DATA FOR PROCESSING —
-*-
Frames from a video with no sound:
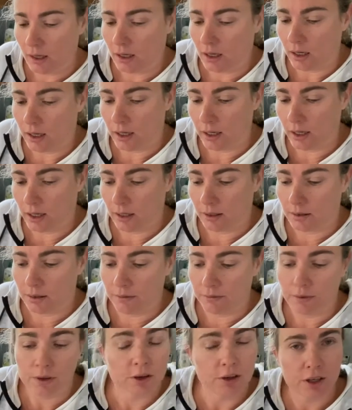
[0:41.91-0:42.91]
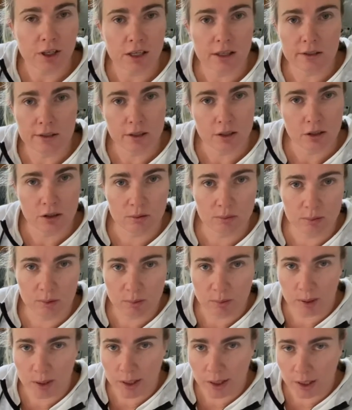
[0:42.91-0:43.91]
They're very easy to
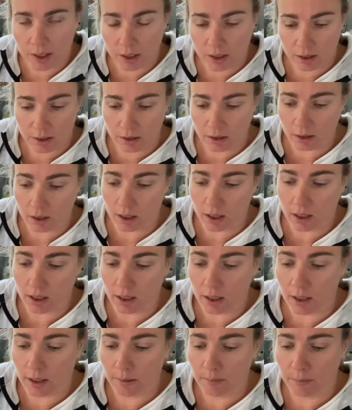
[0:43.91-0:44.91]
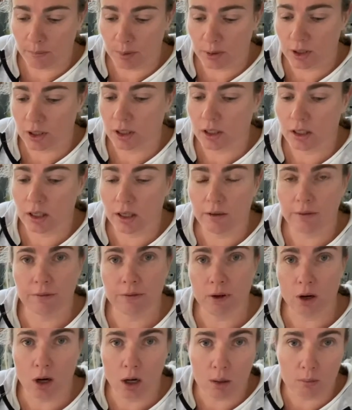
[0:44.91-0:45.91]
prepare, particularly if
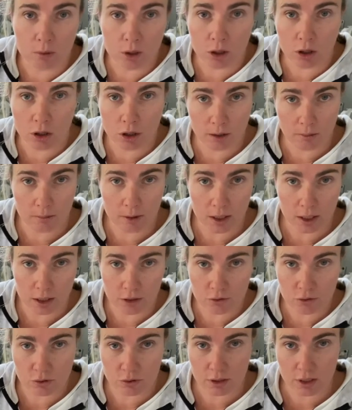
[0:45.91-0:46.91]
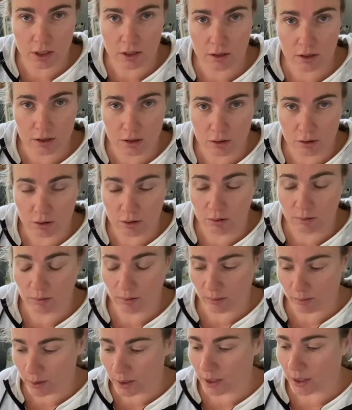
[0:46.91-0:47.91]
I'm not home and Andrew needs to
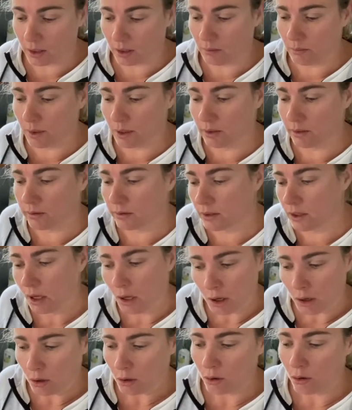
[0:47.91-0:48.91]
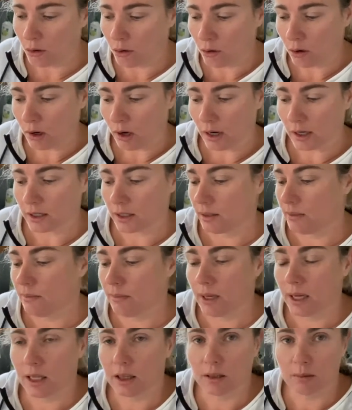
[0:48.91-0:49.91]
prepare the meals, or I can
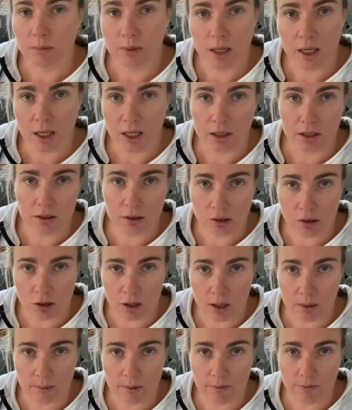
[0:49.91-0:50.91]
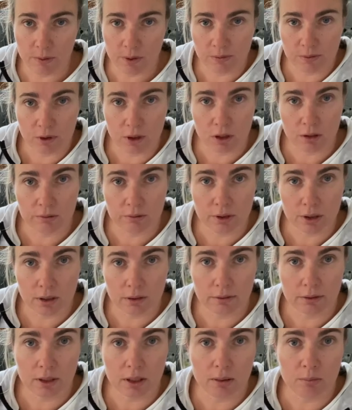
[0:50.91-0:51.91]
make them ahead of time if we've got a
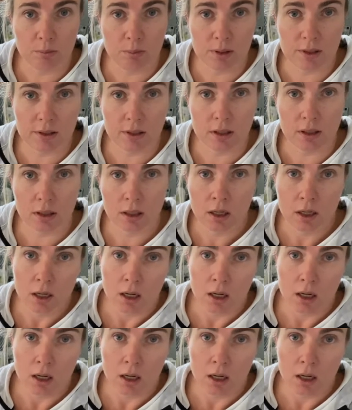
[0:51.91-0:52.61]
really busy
-*-
Could you copy out every record exactly, minus the pictures?

Frames from a video with no sound:
[0:41.91-0:42.91]
[0:42.91-0:43.91]
They're very easy to
[0:43.91-0:44.91]
[0:44.91-0:45.91]
prepare, particularly if
[0:45.91-0:46.91]
[0:46.91-0:47.91]
I'm not home and Andrew needs to
[0:47.91-0:48.91]
[0:48.91-0:49.91]
prepare the meals, or I can
[0:49.91-0:50.91]
[0:50.91-0:51.91]
make them ahead of time if we've got a
[0:51.91-0:52.61]
really busy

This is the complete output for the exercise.